> _Exercise prompt_
The records are to be copied exactly and in full.

> _Provided entries_

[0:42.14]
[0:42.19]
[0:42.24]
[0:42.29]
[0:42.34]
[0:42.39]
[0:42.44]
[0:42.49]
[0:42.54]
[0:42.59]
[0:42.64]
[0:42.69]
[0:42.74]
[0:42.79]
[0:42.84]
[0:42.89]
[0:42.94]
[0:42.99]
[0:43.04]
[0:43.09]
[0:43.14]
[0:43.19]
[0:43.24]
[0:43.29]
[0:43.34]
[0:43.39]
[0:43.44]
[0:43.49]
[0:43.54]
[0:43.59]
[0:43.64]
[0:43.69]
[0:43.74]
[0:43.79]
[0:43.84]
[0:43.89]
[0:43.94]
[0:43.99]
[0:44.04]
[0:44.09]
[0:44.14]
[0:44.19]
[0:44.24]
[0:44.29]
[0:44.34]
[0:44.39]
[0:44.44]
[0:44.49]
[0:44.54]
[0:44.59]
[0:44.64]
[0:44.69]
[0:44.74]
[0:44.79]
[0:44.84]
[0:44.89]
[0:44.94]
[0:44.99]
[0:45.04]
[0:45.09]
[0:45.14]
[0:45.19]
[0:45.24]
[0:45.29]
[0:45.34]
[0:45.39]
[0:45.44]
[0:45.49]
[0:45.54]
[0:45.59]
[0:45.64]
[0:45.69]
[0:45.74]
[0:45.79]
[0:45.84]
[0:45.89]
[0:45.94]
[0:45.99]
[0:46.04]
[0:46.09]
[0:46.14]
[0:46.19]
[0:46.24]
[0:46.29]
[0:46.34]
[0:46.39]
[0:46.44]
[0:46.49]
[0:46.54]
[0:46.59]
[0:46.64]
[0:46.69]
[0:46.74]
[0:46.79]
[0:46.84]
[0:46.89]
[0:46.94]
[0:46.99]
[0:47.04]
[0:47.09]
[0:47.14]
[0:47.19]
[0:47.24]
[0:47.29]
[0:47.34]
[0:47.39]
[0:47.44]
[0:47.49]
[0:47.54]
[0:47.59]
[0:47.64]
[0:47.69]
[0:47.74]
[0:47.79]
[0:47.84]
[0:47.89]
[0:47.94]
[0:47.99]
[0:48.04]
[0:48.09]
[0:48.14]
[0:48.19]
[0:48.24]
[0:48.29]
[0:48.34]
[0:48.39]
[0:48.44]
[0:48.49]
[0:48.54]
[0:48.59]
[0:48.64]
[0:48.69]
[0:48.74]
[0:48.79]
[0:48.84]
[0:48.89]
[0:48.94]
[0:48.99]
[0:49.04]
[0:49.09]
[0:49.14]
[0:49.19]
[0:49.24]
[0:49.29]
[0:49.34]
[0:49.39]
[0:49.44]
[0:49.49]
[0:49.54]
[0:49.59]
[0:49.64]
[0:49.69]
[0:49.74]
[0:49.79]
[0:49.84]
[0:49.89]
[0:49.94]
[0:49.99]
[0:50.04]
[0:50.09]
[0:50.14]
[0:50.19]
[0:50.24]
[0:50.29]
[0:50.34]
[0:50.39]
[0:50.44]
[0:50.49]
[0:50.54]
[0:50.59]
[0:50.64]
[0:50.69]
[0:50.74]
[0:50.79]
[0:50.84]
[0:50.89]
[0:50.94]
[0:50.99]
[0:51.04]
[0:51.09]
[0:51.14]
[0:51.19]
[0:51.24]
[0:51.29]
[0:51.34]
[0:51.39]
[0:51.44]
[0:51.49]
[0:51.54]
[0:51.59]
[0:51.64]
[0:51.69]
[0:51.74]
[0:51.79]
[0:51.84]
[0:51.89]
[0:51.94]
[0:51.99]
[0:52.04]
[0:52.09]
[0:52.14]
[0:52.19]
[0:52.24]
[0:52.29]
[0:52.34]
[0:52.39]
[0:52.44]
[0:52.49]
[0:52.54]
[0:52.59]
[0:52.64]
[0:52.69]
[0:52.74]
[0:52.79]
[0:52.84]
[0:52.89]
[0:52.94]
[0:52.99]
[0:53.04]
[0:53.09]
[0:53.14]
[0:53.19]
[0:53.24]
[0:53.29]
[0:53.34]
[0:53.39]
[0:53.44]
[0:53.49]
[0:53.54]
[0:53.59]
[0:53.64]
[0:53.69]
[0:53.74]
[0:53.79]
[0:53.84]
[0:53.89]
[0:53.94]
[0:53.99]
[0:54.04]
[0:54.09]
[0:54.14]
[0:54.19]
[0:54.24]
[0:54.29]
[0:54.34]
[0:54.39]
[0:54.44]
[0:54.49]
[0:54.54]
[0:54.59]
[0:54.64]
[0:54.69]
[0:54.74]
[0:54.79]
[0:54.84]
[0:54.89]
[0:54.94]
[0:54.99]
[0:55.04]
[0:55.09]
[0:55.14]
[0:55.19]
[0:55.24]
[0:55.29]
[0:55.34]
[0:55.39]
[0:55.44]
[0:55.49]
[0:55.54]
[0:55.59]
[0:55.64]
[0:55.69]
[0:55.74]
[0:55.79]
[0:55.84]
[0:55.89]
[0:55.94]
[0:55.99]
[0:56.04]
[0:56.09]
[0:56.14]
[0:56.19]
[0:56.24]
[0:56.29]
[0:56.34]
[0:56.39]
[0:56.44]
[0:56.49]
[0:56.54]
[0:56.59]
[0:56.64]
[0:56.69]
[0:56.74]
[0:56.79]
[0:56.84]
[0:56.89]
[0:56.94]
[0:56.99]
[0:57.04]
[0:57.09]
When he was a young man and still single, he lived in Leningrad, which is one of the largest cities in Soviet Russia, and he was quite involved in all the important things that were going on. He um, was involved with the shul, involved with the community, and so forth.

> _Task answer_
[0:42.14]
[0:42.19]
[0:42.24]
[0:42.29]
[0:42.34]
[0:42.39]
[0:42.44]
[0:42.49]
[0:42.54]
[0:42.59]
[0:42.64]
[0:42.69]
[0:42.74]
[0:42.79]
[0:42.84]
[0:42.89]
[0:42.94]
[0:42.99]
[0:43.04]
[0:43.09]
[0:43.14]
[0:43.19]
[0:43.24]
[0:43.29]
[0:43.34]
[0:43.39]
[0:43.44]
[0:43.49]
[0:43.54]
[0:43.59]
[0:43.64]
[0:43.69]
[0:43.74]
[0:43.79]
[0:43.84]
[0:43.89]
[0:43.94]
[0:43.99]
[0:44.04]
[0:44.09]
[0:44.14]
[0:44.19]
[0:44.24]
[0:44.29]
[0:44.34]
[0:44.39]
[0:44.44]
[0:44.49]
[0:44.54]
[0:44.59]
[0:44.64]
[0:44.69]
[0:44.74]
[0:44.79]
[0:44.84]
[0:44.89]
[0:44.94]
[0:44.99]
[0:45.04]
[0:45.09]
[0:45.14]
[0:45.19]
[0:45.24]
[0:45.29]
[0:45.34]
[0:45.39]
[0:45.44]
[0:45.49]
[0:45.54]
[0:45.59]
[0:45.64]
[0:45.69]
[0:45.74]
[0:45.79]
[0:45.84]
[0:45.89]
[0:45.94]
[0:45.99]
[0:46.04]
[0:46.09]
[0:46.14]
[0:46.19]
[0:46.24]
[0:46.29]
[0:46.34]
[0:46.39]
[0:46.44]
[0:46.49]
[0:46.54]
[0:46.59]
[0:46.64]
[0:46.69]
[0:46.74]
[0:46.79]
[0:46.84]
[0:46.89]
[0:46.94]
[0:46.99]
[0:47.04]
[0:47.09]
[0:47.14]
[0:47.19]
[0:47.24]
[0:47.29]
[0:47.34]
[0:47.39]
[0:47.44]
[0:47.49]
[0:47.54]
[0:47.59]
[0:47.64]
[0:47.69]
[0:47.74]
[0:47.79]
[0:47.84]
[0:47.89]
[0:47.94]
[0:47.99]
[0:48.04]
[0:48.09]
[0:48.14]
[0:48.19]
[0:48.24]
[0:48.29]
[0:48.34]
[0:48.39]
[0:48.44]
[0:48.49]
[0:48.54]
[0:48.59]
[0:48.64]
[0:48.69]
[0:48.74]
[0:48.79]
[0:48.84]
[0:48.89]
[0:48.94]
[0:48.99]
[0:49.04]
[0:49.09]
[0:49.14]
[0:49.19]
[0:49.24]
[0:49.29]
[0:49.34]
[0:49.39]
[0:49.44]
[0:49.49]
[0:49.54]
[0:49.59]
[0:49.64]
[0:49.69]
[0:49.74]
[0:49.79]
[0:49.84]
[0:49.89]
[0:49.94]
[0:49.99]
[0:50.04]
[0:50.09]
[0:50.14]
[0:50.19]
[0:50.24]
[0:50.29]
[0:50.34]
[0:50.39]
[0:50.44]
[0:50.49]
[0:50.54]
[0:50.59]
[0:50.64]
[0:50.69]
[0:50.74]
[0:50.79]
[0:50.84]
[0:50.89]
[0:50.94]
[0:50.99]
[0:51.04]
[0:51.09]
[0:51.14]
[0:51.19]
[0:51.24]
[0:51.29]
[0:51.34]
[0:51.39]
[0:51.44]
[0:51.49]
[0:51.54]
[0:51.59]
[0:51.64]
[0:51.69]
[0:51.74]
[0:51.79]
[0:51.84]
[0:51.89]
[0:51.94]
[0:51.99]
[0:52.04]
[0:52.09]
[0:52.14]
[0:52.19]
[0:52.24]
[0:52.29]
[0:52.34]
[0:52.39]
[0:52.44]
[0:52.49]
[0:52.54]
[0:52.59]
[0:52.64]
[0:52.69]
[0:52.74]
[0:52.79]
[0:52.84]
[0:52.89]
[0:52.94]
[0:52.99]
[0:53.04]
[0:53.09]
[0:53.14]
[0:53.19]
[0:53.24]
[0:53.29]
[0:53.34]
[0:53.39]
[0:53.44]
[0:53.49]
[0:53.54]
[0:53.59]
[0:53.64]
[0:53.69]
[0:53.74]
[0:53.79]
[0:53.84]
[0:53.89]
[0:53.94]
[0:53.99]
[0:54.04]
[0:54.09]
[0:54.14]
[0:54.19]
[0:54.24]
[0:54.29]
[0:54.34]
[0:54.39]
[0:54.44]
[0:54.49]
[0:54.54]
[0:54.59]
[0:54.64]
[0:54.69]
[0:54.74]
[0:54.79]
[0:54.84]
[0:54.89]
[0:54.94]
[0:54.99]
[0:55.04]
[0:55.09]
[0:55.14]
[0:55.19]
[0:55.24]
[0:55.29]
[0:55.34]
[0:55.39]
[0:55.44]
[0:55.49]
[0:55.54]
[0:55.59]
[0:55.64]
[0:55.69]
[0:55.74]
[0:55.79]
[0:55.84]
[0:55.89]
[0:55.94]
[0:55.99]
[0:56.04]
[0:56.09]
[0:56.14]
[0:56.19]
[0:56.24]
[0:56.29]
[0:56.34]
[0:56.39]
[0:56.44]
[0:56.49]
[0:56.54]
[0:56.59]
[0:56.64]
[0:56.69]
[0:56.74]
[0:56.79]
[0:56.84]
[0:56.89]
[0:56.94]
[0:56.99]
[0:57.04]
[0:57.09]
When he was a young man and still single, he lived in Leningrad, which is one of the largest cities in Soviet Russia, and he was quite involved in all the important things that were going on. He um, was involved with the shul, involved with the community, and so forth.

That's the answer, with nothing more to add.